======== DATA FOR ANALYSIS
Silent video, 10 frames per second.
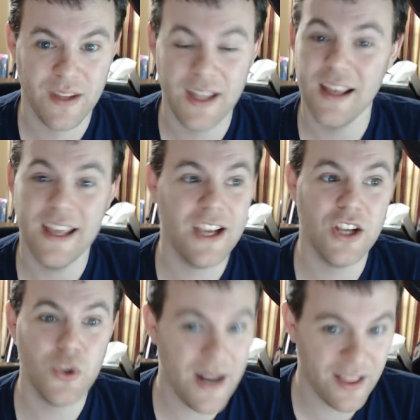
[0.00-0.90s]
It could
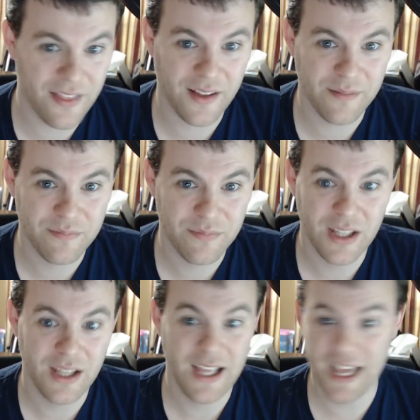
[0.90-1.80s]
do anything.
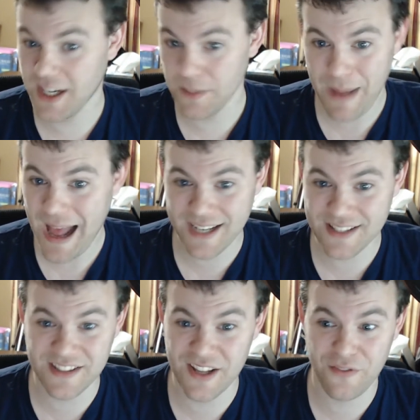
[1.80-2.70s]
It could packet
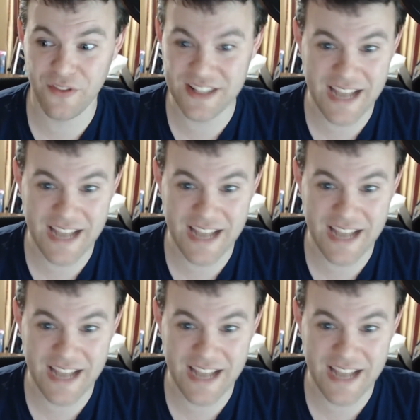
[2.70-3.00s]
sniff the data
================
Each of the records above needs to be transcribed exactly, apart from its pictures.

Silent video, 10 frames per second.
[0.00-0.90s]
It could
[0.90-1.80s]
do anything.
[1.80-2.70s]
It could packet
[2.70-3.00s]
sniff the data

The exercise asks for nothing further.